Divorce is a financial upheaval – no question about that. In divorce, you lose the financial assistance of your spouse, which can have several implications. Taxes, retirement, mortgage, education – now, it’s all on you to take care of. So here are some tips for couples to help you stay afloat as you transition to your new, single-income life.
- Keep it civil. A surefire way of making a divorce expensive is making it bitterly contested. Choose your battles carefully, or you’ll end up blowing a huge amount on legal fees. Work together with your spouse on the necessary financial preparations for your divorce, such as organizing information on assets, investments and retirement before discussing your divorce with your attorney.
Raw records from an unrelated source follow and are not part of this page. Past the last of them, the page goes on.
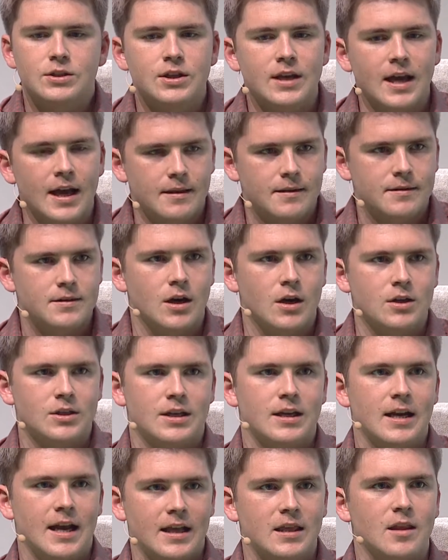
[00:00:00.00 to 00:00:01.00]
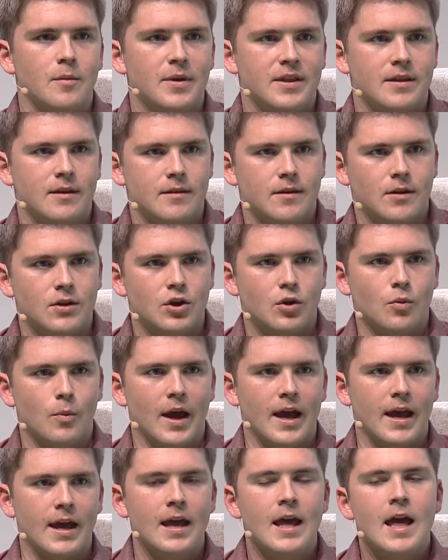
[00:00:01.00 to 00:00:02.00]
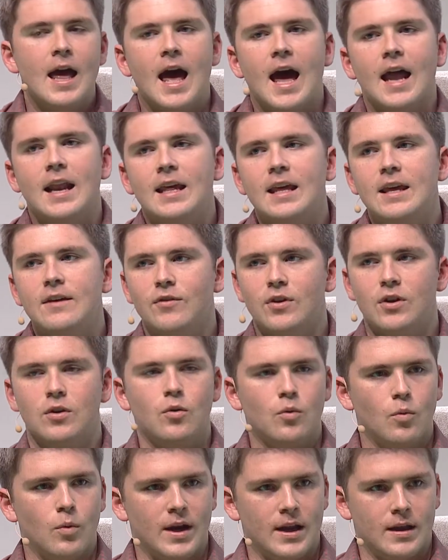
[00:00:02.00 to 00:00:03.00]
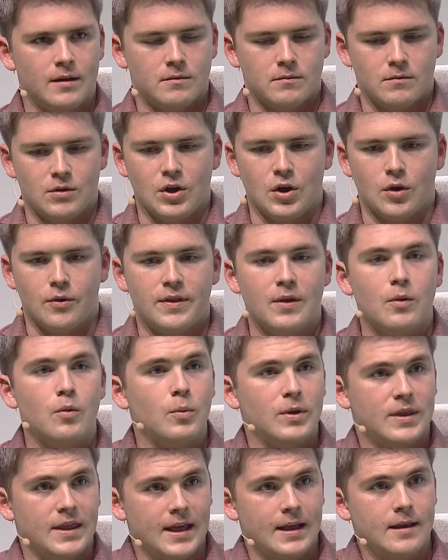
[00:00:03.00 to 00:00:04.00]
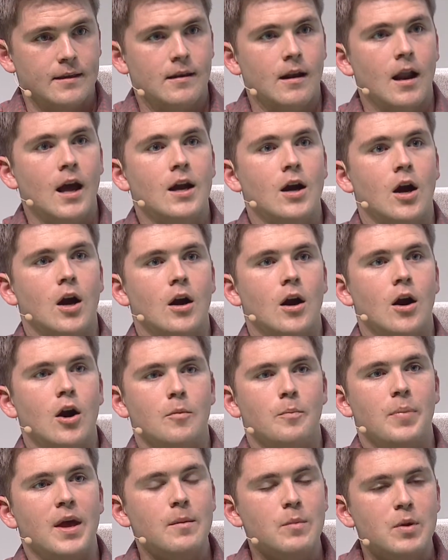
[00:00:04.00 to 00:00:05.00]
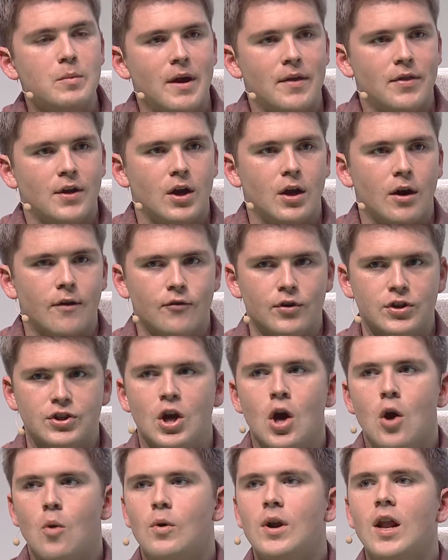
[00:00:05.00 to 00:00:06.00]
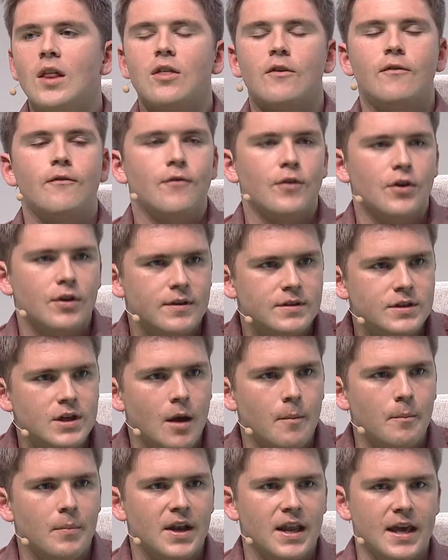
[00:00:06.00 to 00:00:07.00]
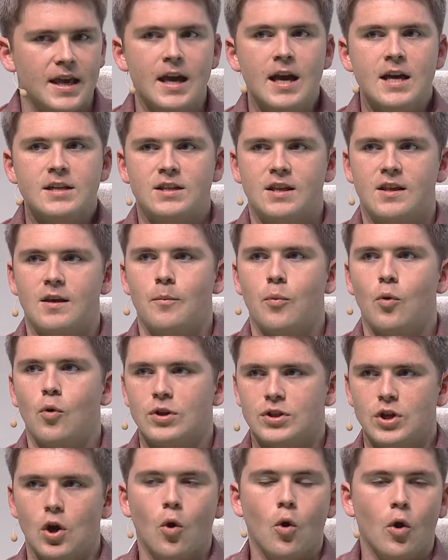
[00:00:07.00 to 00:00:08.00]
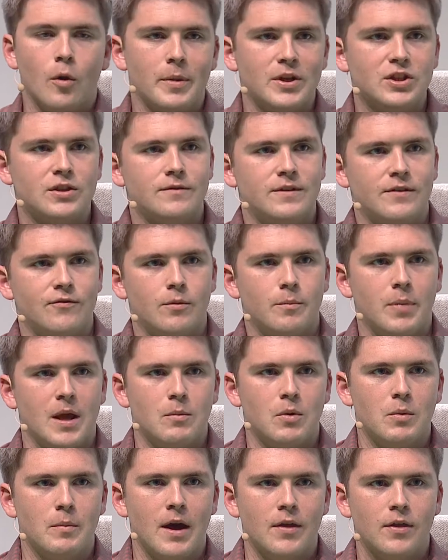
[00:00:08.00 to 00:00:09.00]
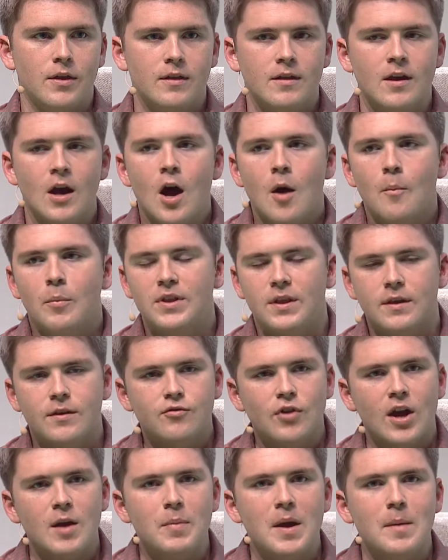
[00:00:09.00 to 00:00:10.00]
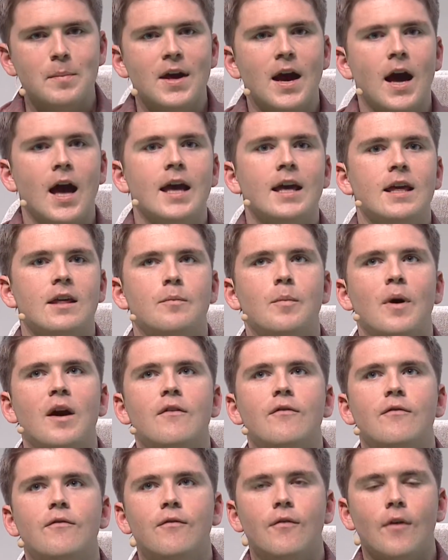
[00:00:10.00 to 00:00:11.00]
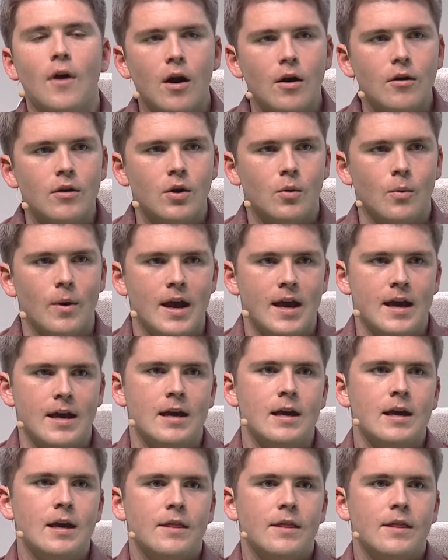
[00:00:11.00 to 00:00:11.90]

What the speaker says: get started and get the business underway. And even when it, you know, with things like our payment method coverage, we're not the first company to support a whole bunch of different payment methods. But the Stripe API is by far and away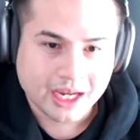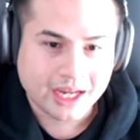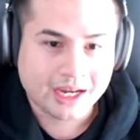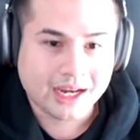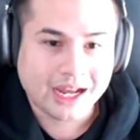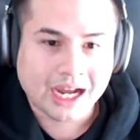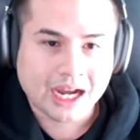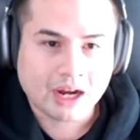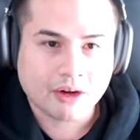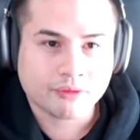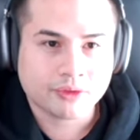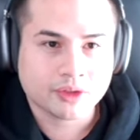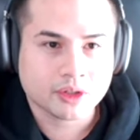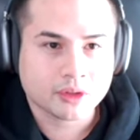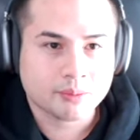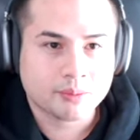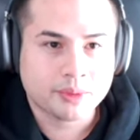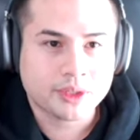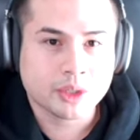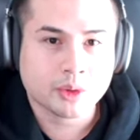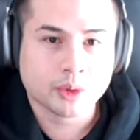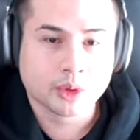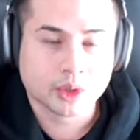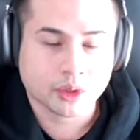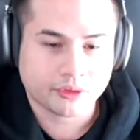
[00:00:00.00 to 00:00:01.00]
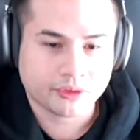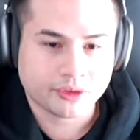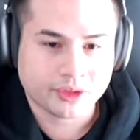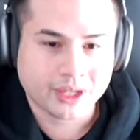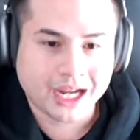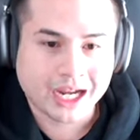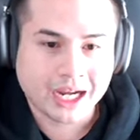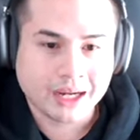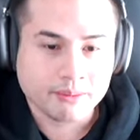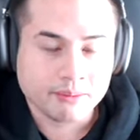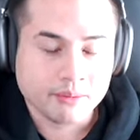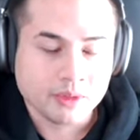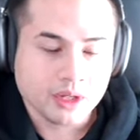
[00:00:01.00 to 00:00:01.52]
And after a period of
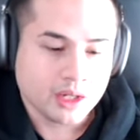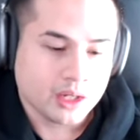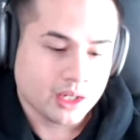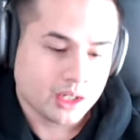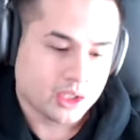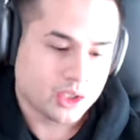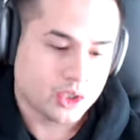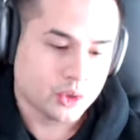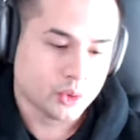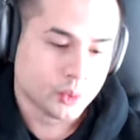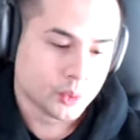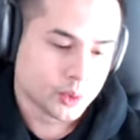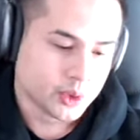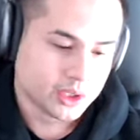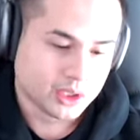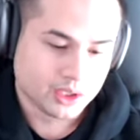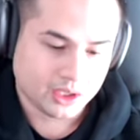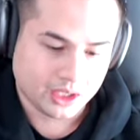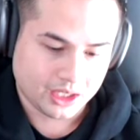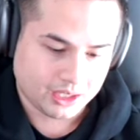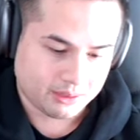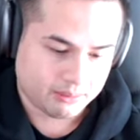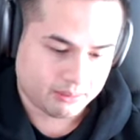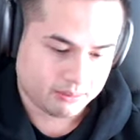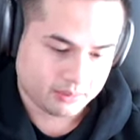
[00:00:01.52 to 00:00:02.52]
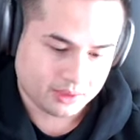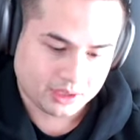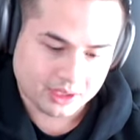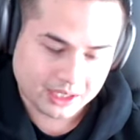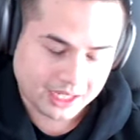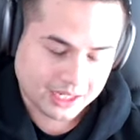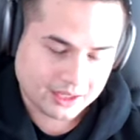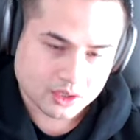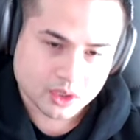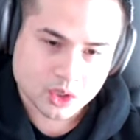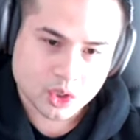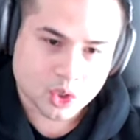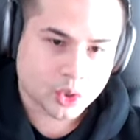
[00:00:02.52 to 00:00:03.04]
time, you will
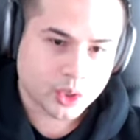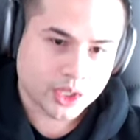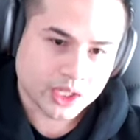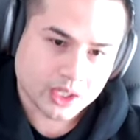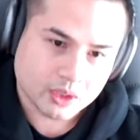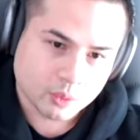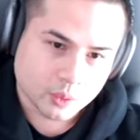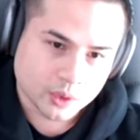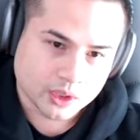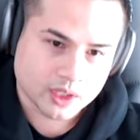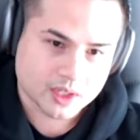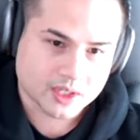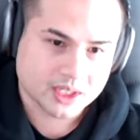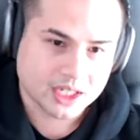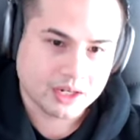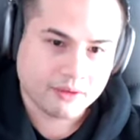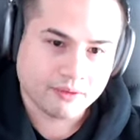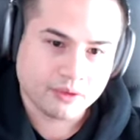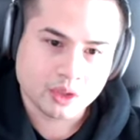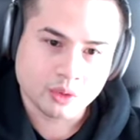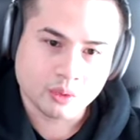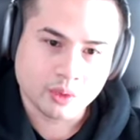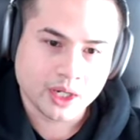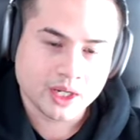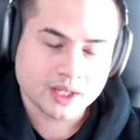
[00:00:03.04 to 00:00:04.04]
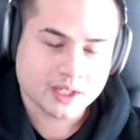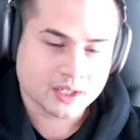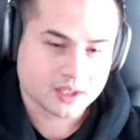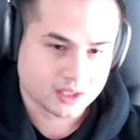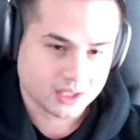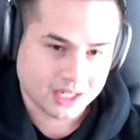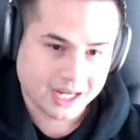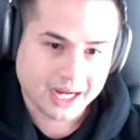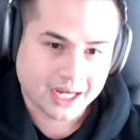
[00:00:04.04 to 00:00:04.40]
get the trick with the safety razors,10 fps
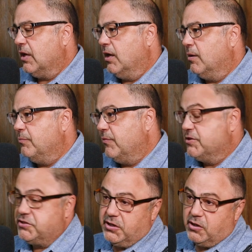Um,
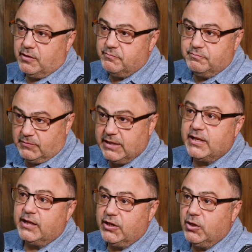this year I've let
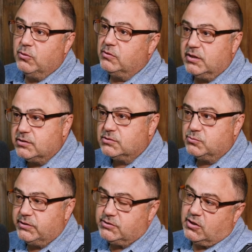that go because
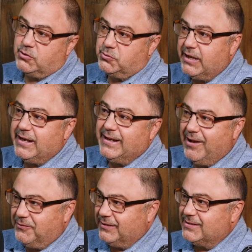we started doing
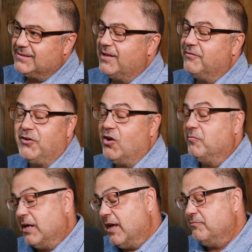takeout and it's kind of
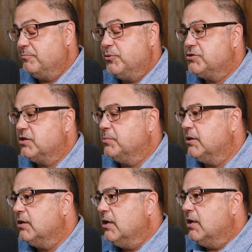evolved and I haven't pushed it.
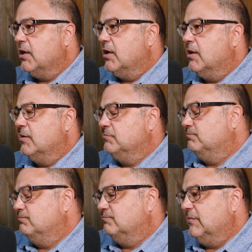But,
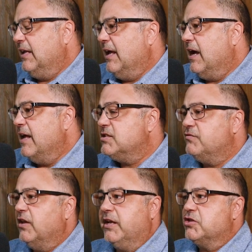yeah, I
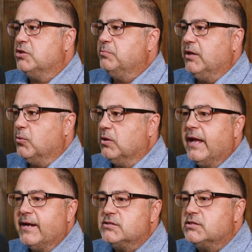just feel like it should be a
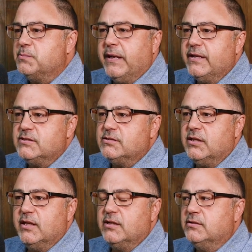relaxed space
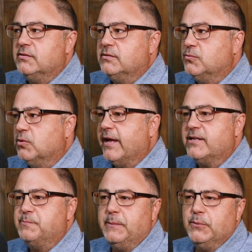and
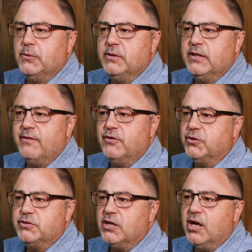relaxed people and having a
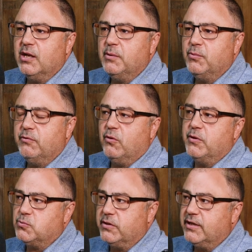good time. And we've
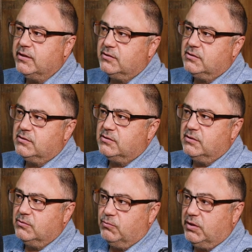always wanted that.
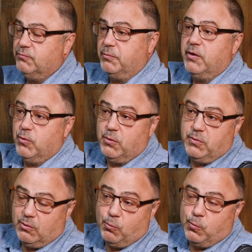Even when we, we
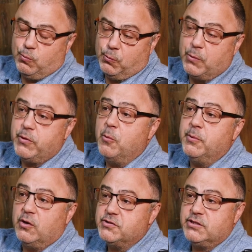you know, when we
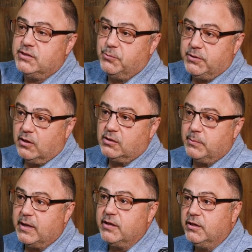opened R C C, we talked
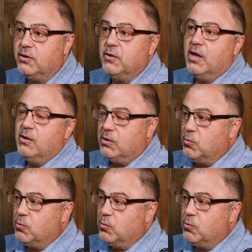about it, you know. Mm-hmm.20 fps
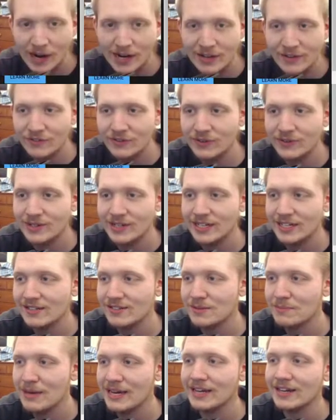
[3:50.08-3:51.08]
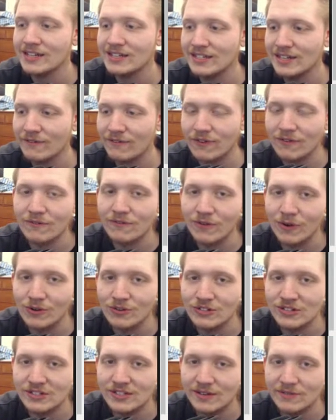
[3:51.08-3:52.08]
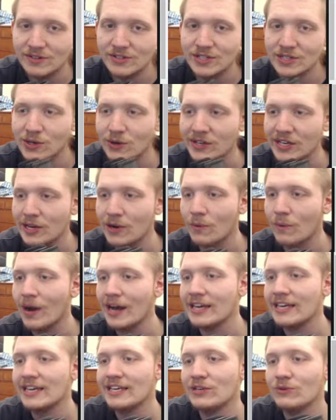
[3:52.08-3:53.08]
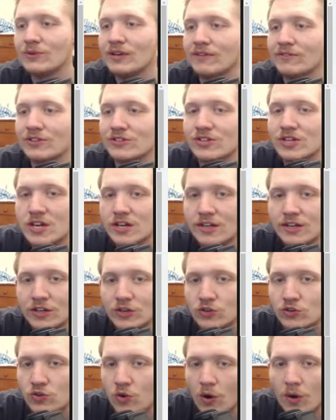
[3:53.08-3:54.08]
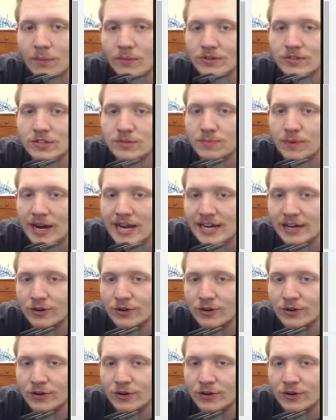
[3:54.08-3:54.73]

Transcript: do you feel the need to make different versions every single year? Why can't you give us normal Sprite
- When choosing what assets you want to keep, choose wisely. A common mistake that couples can make in property division involves failure to consider future costs and financial burdens of certain assets (real estate comes to mind). If one spouse wants the house, for example, that spouse should consider whether he or she will be able to afford it on a single income. And it’s not just the mortgage; sooner or later, the house is probably going to need some serious maintenance. Don’t forget about the tax implications of chosen assets as well.
- Minimize your financial ties to your spouse. That means making sure your joint bank accounts return to single user accounts and that your name is no longer on things like your spouse’s credit card. This is hugely important because divorce does not automatically separate these joint finances, and if something goes wrong (your spouse goes bankrupt, defaults on a loan or some other financial disaster) then you can be held liable for it.